Sunday, February 10, 2013

Action ou Vérité?

Cap ou pas cap?

I've always hated those types of middle school games. Truth or dare and spin the bottle have given me my fair share of nightmares. Throughout middle school, I was always the incredibly awkward girl sitting in the corner while someone yelled "I dare you to kiss herrr!" I had a similarly horrifying experience at the end of my high school career--an experience that me and my friends often bring up during breaks with amusement, horror, and embarrassment. Each stage of my life, I am convinced I am done with such stupid games invented by prepubescent middle schoolers, but I am always wrong. Since college, I have discovered that "Never Have I Ever"--I game I always "won" in high school even if I lied and said I had done more than I had--is extremely commonplace since you play it every time you play kings.
But I would never have expected to play such a game during my experience abroad. Do the kids on the other side of the pond even play games like that? I figured that from birth they were more mature than that. Of course I was wrong. Instead, during my first month abroad in France, I found myself with two boys I just met with Faith in a park playing truth or dare or "action or verite". How high school in San Francisco could I get? Making out with boys you just met in a park? Did I mention to cheap alcohol and cigarettes as well? Did I mention that they were hipsters?
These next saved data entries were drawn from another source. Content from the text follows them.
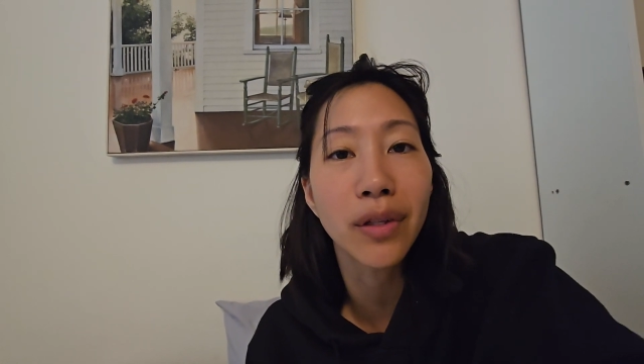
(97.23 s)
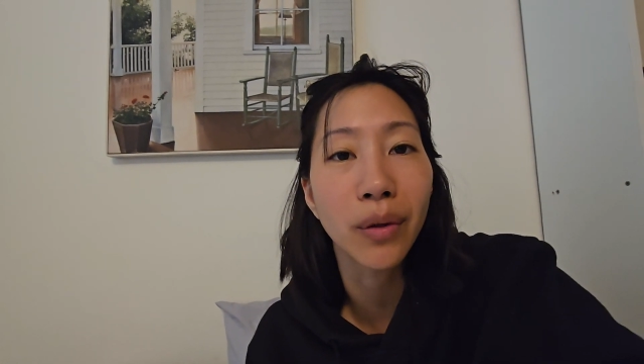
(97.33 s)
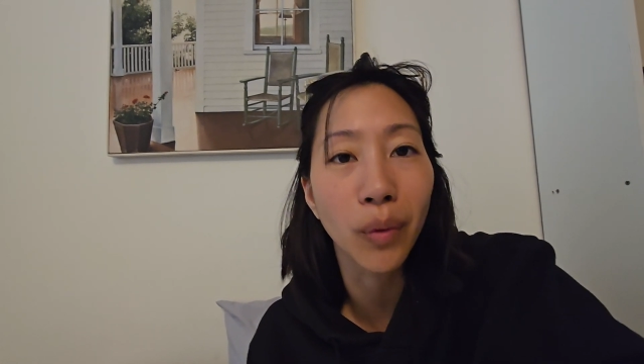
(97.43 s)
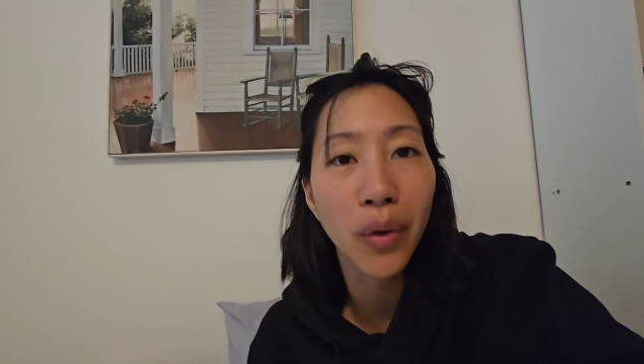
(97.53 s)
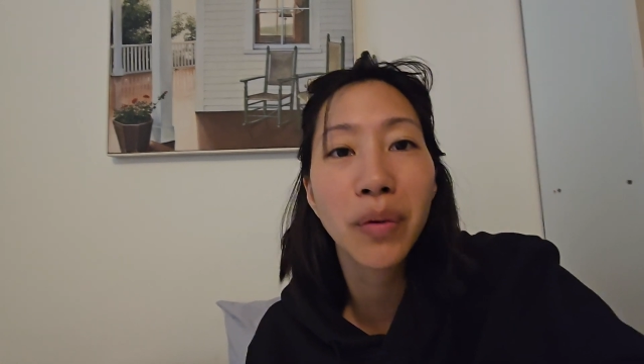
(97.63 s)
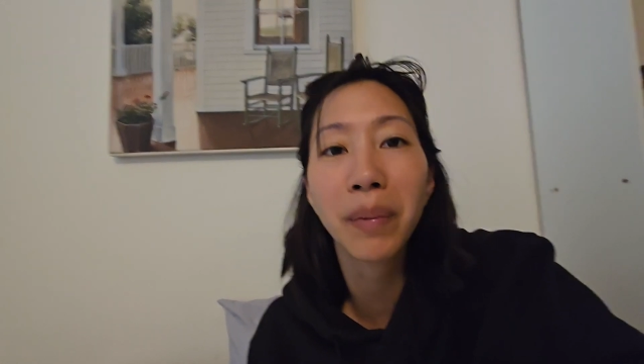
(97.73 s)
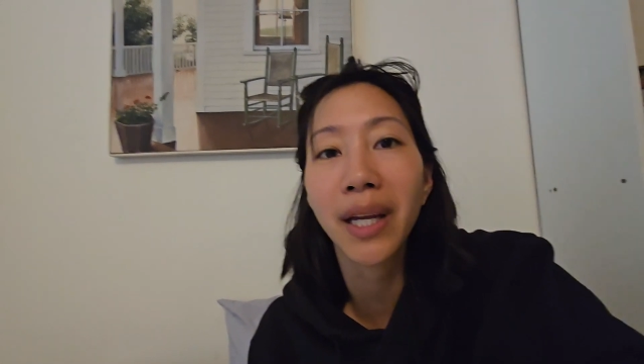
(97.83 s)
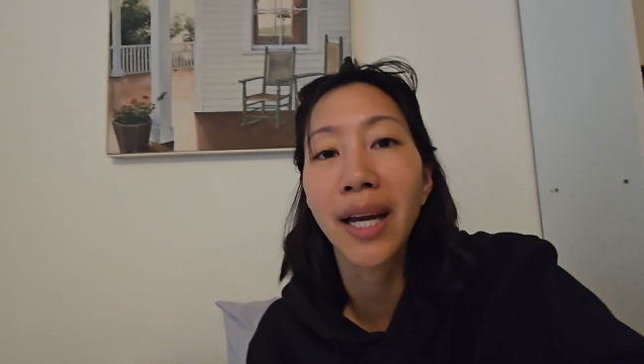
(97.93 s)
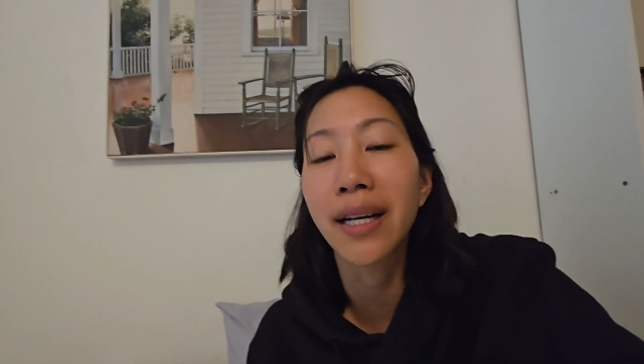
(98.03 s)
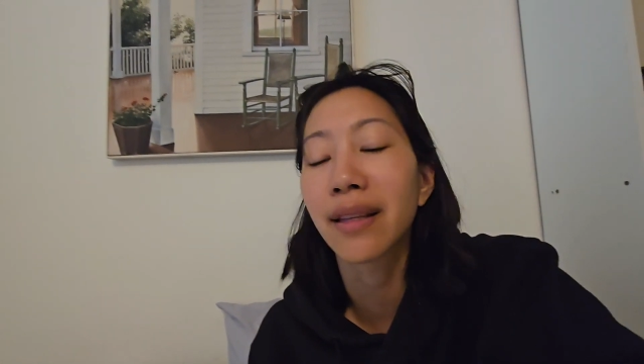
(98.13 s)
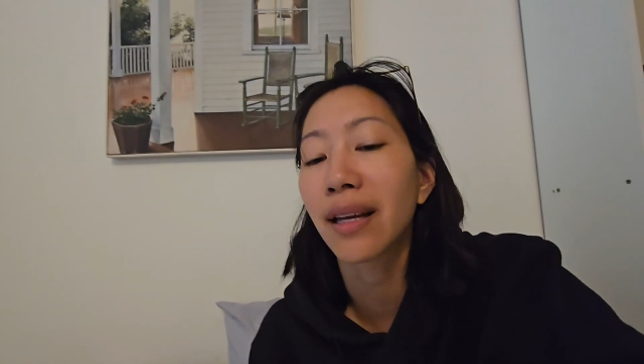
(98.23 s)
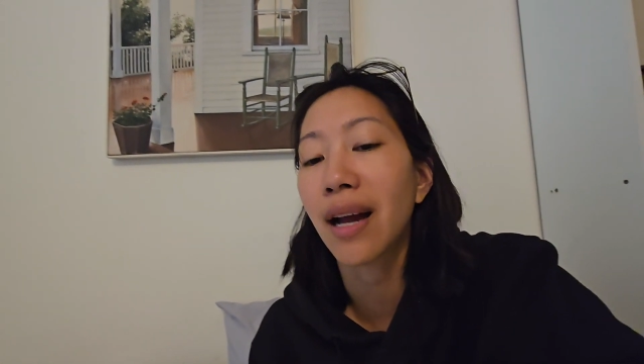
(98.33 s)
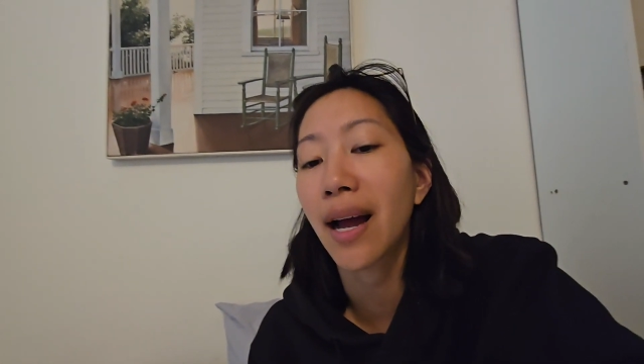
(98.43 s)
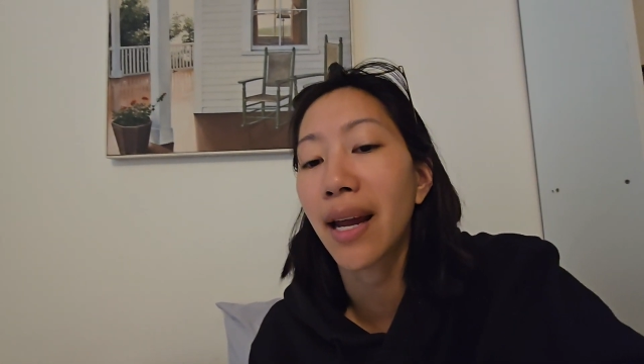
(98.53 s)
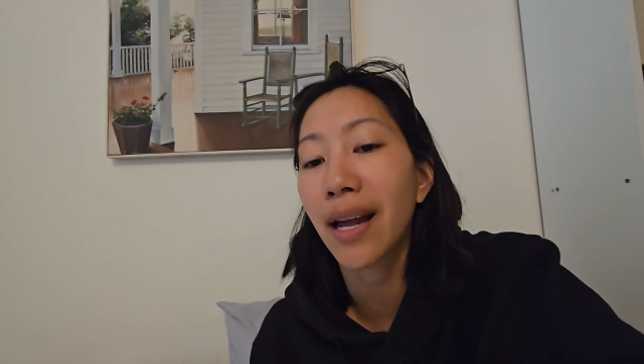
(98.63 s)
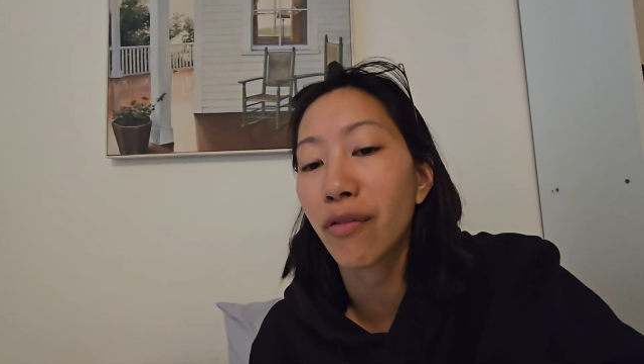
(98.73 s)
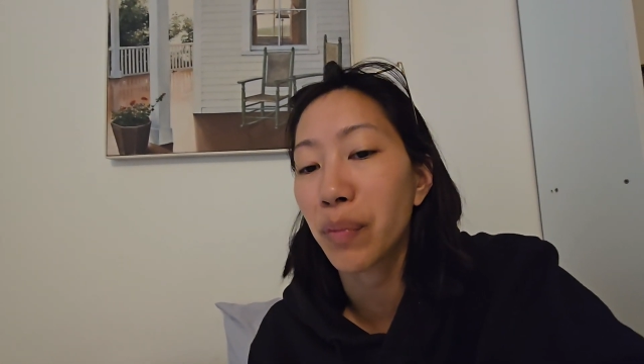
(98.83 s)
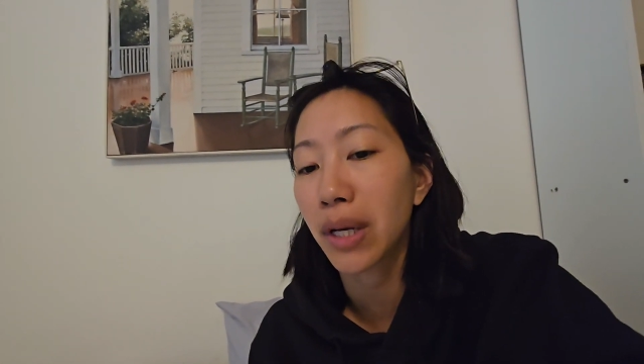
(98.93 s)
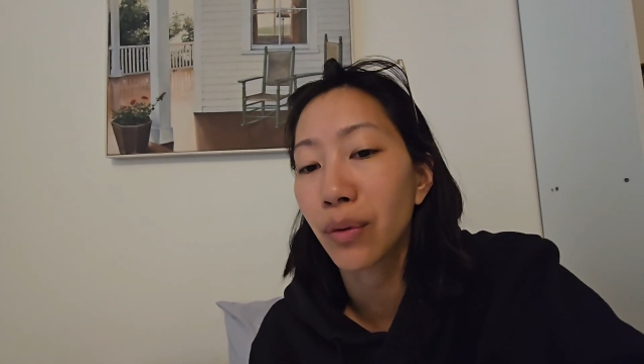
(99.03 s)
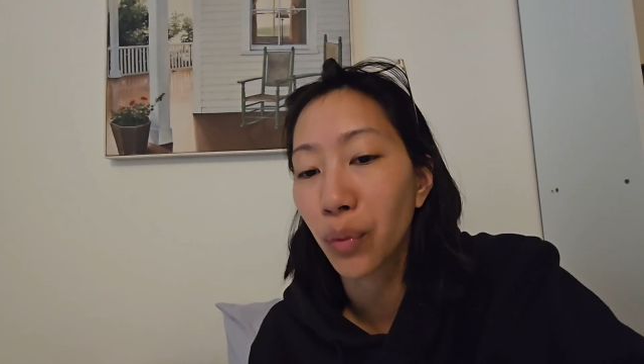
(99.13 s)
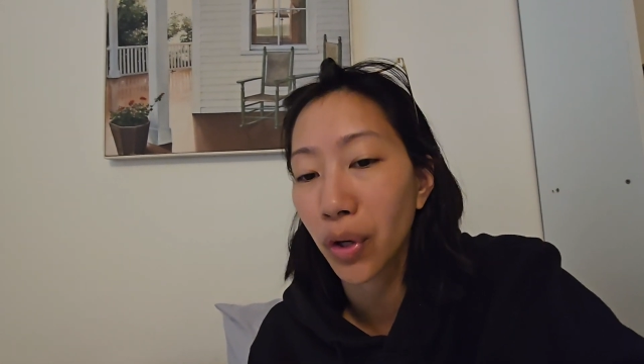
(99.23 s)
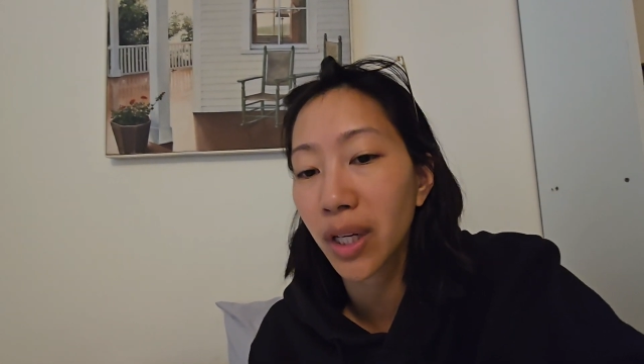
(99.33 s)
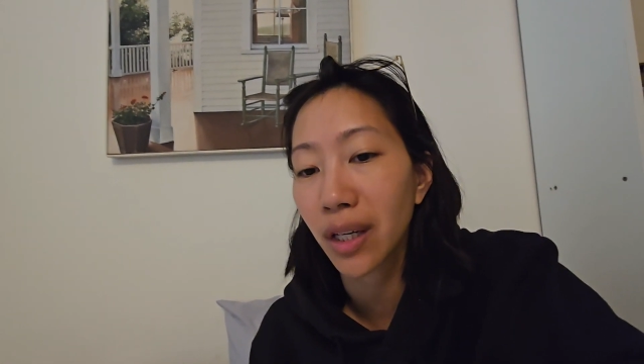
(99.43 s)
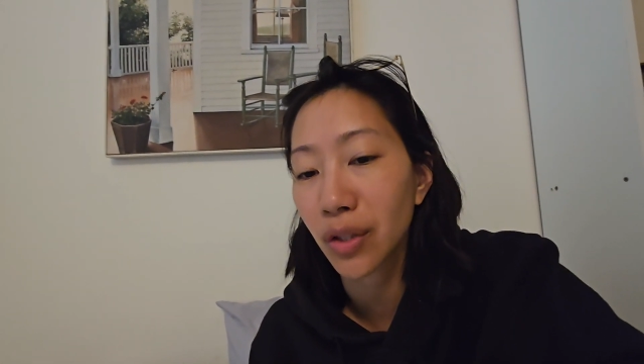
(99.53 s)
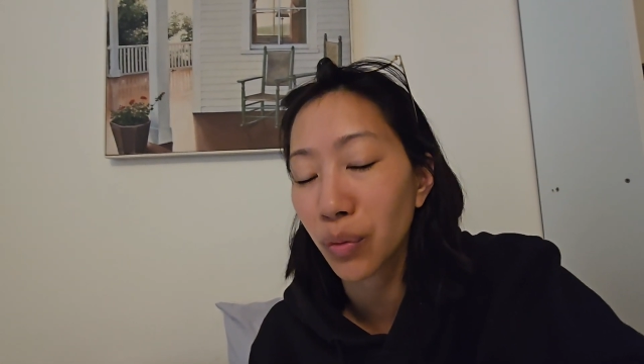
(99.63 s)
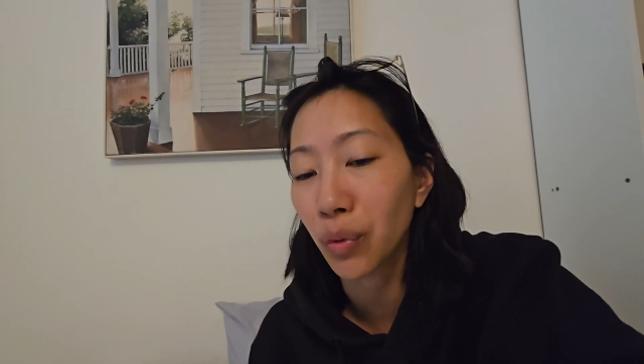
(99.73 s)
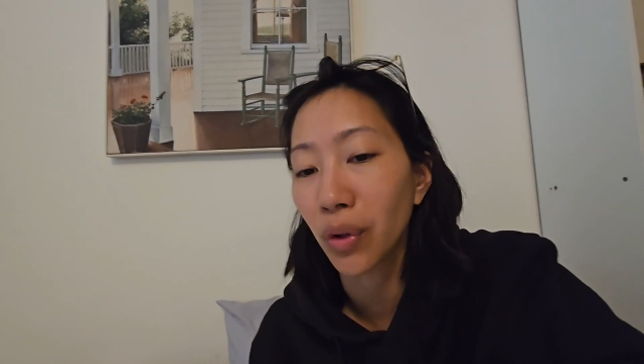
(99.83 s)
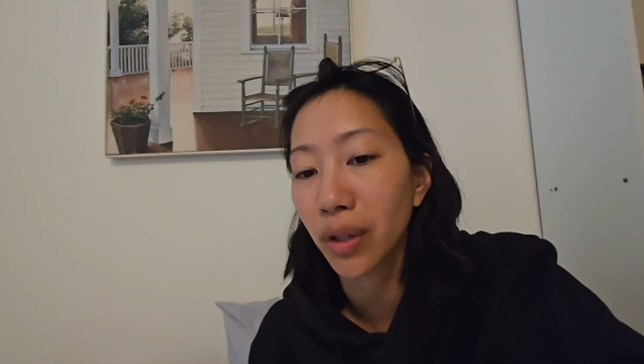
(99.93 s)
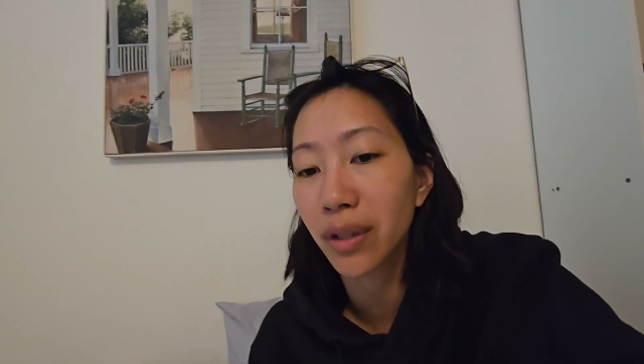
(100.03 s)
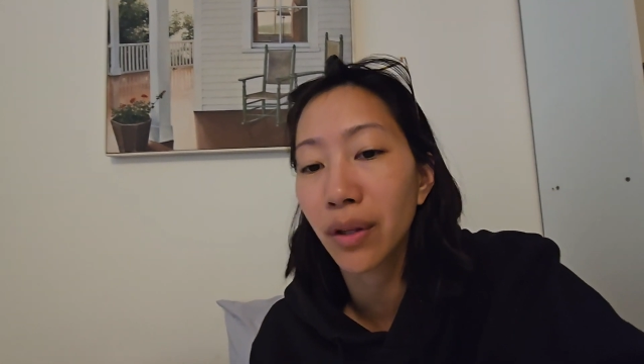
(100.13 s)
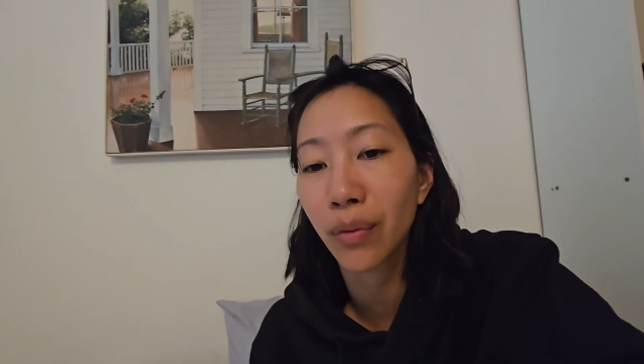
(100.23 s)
the growth plan that I have been working toward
Was I in Dolores Park or something?
 But let's go a little further into the dares: "I dare you to kiss him" or "I dare you to kiss each other" Or truth: "which one do you prefer me or my friend?" Or "on a scale, how attractive do you find me?" Obviously being the awkward middle schooler I am, I opted out of the whole thing. Every time it was my turn I was just laugh at the whole situation, maybe make fun of them for being hipsters.
There were a couple things I took from this funny experience. First of all, French hipsters lack moves. What the hell, truth or dare? What happened to the little flirting dance? But when they walked me home and I attacked them about their approach and overly aggressive questions, they just told me I was "timide" and that I "pense trop" What was the point of the facade, we were leaving in a week and would never see them again. There was nothing to lose.
These statements made me think about something else they had mentioned earlier that night. Basically those classic statements about how stereotypically slutty American girls were. "In America, a girl with a boyfriend can...comment dire sucer un bite?...give a blowjob to another guy?" "Uhhh no!" Even the next day, me and my friend Morgan stared talking to these guys at a bar and within a couple minutes they were already asking for a kiss. What the hell, I literally just met you! But to kiss that random French boy at the bar isn't weird because you're abroad right? "#YOAO You're only abroad once!" The way we act when we're abroad isn't real, especially when it comes to boys. We're just having fun! But it also makes sense that we've created a stereotype for ourselves on this continent.
So this is my question: should I stay true to my normal comfort level for these situations (aka 0) and by doing so combat this slutty American image OR should I just say #YOAO and take it as another part of the crazy, abnormal abroad experience? I think no matter which path I choose, I'll still try to avoid Action ou Verité in a park at 2am from now on. But hey! It didn't turn out that bad! We didn't take kidnapped à la TAKEN and our awkward game ended a whole lot better than the "cap ou pas cap" from Jeux d'Enfants! Right? Right?! In case you didn't get the references....


You dumbasses. You're about to drown in cement. 

But actually Jeux d'Enfants is a super cute movie. Watch it. Although the english voiceover is pretty shitty.